Comment un pays où la torture est monnaie courante peut-il commencer à changer ?
Les autorités rwandaises soumettent souvent des personnes à la torture en détention. Elles le font dans des prisons et des centres de détention officiels, ainsi que dans des endroits non officiels. Passages à tabac, immersions dans l'eau, simulacres d'exécution, chocs électriques et autres brutalités, des responsables rwandais torturent les gens depuis des décennies.
Ils s'en sont aussi tirés à bon compte depuis des décennies - et ces deux faits sont clairement liés. Lorsque les auteurs d'actes de torture savent qu'ils ne seront pas sanctionnés, ils continuent à le faire en toute tranquillité. Bien que la torture soit évidemment illégale, les autorités ignorent régulièrement les plaintes, de sorte que la torture reste une pratique courante.
Une affaire récente a toutefois rompu avec ce système établi de longue date. Il s'agit d'un procès historique portant sur des actes de torture, des agressions et des meurtres commis à la prison de Rubavu, dans l'ouest du Rwanda.

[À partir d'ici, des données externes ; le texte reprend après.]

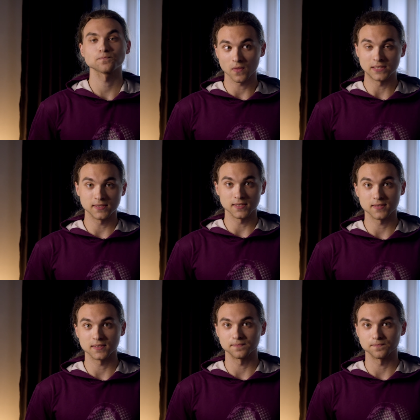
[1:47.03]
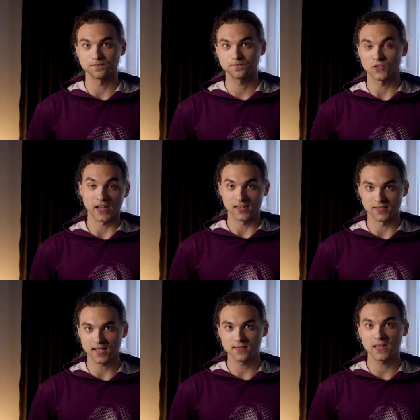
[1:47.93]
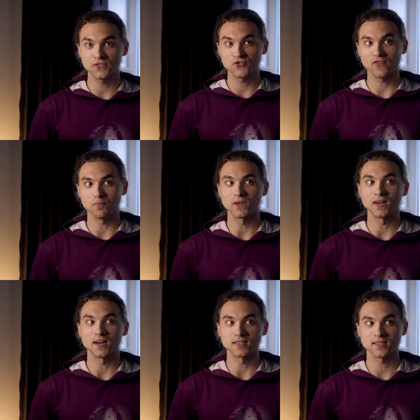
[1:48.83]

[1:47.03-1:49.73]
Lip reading: The system recognized that drive, but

Le fait que ce procès ait eu lieu est tout à fait inhabituel, et la Haute Cour de Rubavu a également prononcé des condamnations.
Le directeur de la prison, Innocent Kayumba, a été reconnu coupable de l'agression et du meurtre d'un détenu en 2019. La Cour l'a condamné à 15 ans de prison et à une amende substantielle. Deux autres agents pénitentiaires et sept prisonniers, accusés d'avoir agi sur instruction, ont été reconnus coupables d'avoir battu et tué des prisonniers.

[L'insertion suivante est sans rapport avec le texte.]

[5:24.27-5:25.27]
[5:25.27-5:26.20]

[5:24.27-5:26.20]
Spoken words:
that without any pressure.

Ce procès a marqué un progrès bienvenu, même s'il ne s'agit que d'une justice partielle. Un certain nombre de problèmes se sont posés.
Les fonctionnaires ont été reconnus coupables d'agression et de meurtre, mais pas spécifiquement de torture, qui est passible d'une peine plus lourde. Plusieurs hauts responsables de l'administration pénitentiaire ont échappé à une condamnation malgré les preuves apparemment accablantes à leur encontre. Les prisonniers qui avaient reçu l'ordre de battre leurs codétenus ont été condamnés à des peines plus longues que ceux qui leur en avaient donné l'ordre - jusqu'à 25 ans.

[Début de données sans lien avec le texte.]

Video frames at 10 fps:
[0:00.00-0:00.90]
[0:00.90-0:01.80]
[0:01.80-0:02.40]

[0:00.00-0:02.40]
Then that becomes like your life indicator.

Néanmoins, le procès et les condamnations donnent un peu d'espoir, car ils démontrent qu'une autre voie est possible. Le Rwanda est un pays où les autorités nient l'existence de la torture, il s'agit donc d'une évolution importante.
Toutefois, la suite des événements déterminera si elle marque un tournant dans l'approche du pays à l'égard de la torture. Le gouvernement devrait maintenant mener une enquête approfondie sur la torture dans les prisons. Il devrait coopérer avec les experts de la Commission africaine des droits de l'homme et des peuples et des Nations unies et leur demander de lui fournir une assistance.
Mais si les autorités rwandaises ne font rien, si ce procès historique n'est qu'un coup d'éclat et si les responsables de l'administration pénitentiaire continuent de s'en tirer en commettant des crimes brutaux contre les détenus, alors la torture au Rwanda risque de rester répandue.